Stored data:

=-=-=-=-=

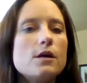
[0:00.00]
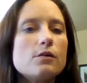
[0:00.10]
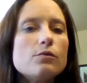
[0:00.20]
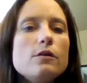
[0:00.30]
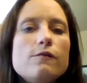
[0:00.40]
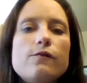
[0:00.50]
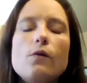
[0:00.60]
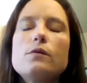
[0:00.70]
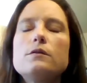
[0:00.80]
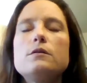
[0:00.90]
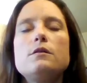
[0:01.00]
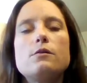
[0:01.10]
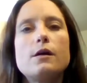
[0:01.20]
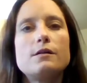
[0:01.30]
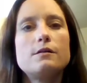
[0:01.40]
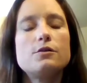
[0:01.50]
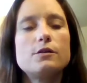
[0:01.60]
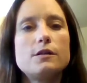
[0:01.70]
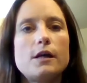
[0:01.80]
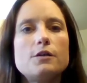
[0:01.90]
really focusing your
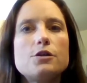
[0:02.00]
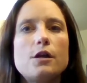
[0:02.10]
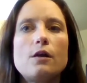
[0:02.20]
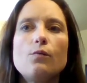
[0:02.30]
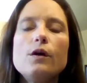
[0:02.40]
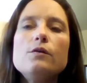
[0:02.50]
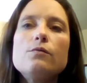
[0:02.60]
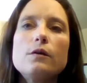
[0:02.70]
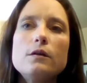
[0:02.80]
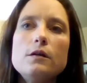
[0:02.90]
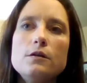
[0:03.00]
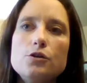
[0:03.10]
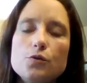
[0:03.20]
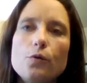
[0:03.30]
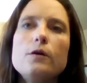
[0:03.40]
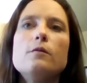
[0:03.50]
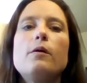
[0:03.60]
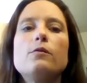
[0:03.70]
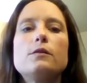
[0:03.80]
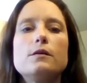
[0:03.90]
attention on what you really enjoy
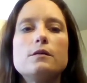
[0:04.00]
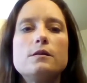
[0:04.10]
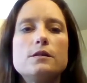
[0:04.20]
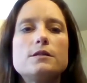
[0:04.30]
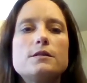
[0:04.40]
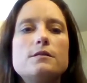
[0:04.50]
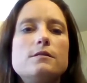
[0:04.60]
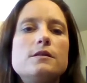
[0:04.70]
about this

=-=-=-=-=

_TASK_: The answer must consist of the entries above, reproduced word for word, without any pictures.

_FINISHED EXERCISE_:
[0:00.00]
[0:00.10]
[0:00.20]
[0:00.30]
[0:00.40]
[0:00.50]
[0:00.60]
[0:00.70]
[0:00.80]
[0:00.90]
[0:01.00]
[0:01.10]
[0:01.20]
[0:01.30]
[0:01.40]
[0:01.50]
[0:01.60]
[0:01.70]
[0:01.80]
[0:01.90]
really focusing your
[0:02.00]
[0:02.10]
[0:02.20]
[0:02.30]
[0:02.40]
[0:02.50]
[0:02.60]
[0:02.70]
[0:02.80]
[0:02.90]
[0:03.00]
[0:03.10]
[0:03.20]
[0:03.30]
[0:03.40]
[0:03.50]
[0:03.60]
[0:03.70]
[0:03.80]
[0:03.90]
attention on what you really enjoy
[0:04.00]
[0:04.10]
[0:04.20]
[0:04.30]
[0:04.40]
[0:04.50]
[0:04.60]
[0:04.70]
about this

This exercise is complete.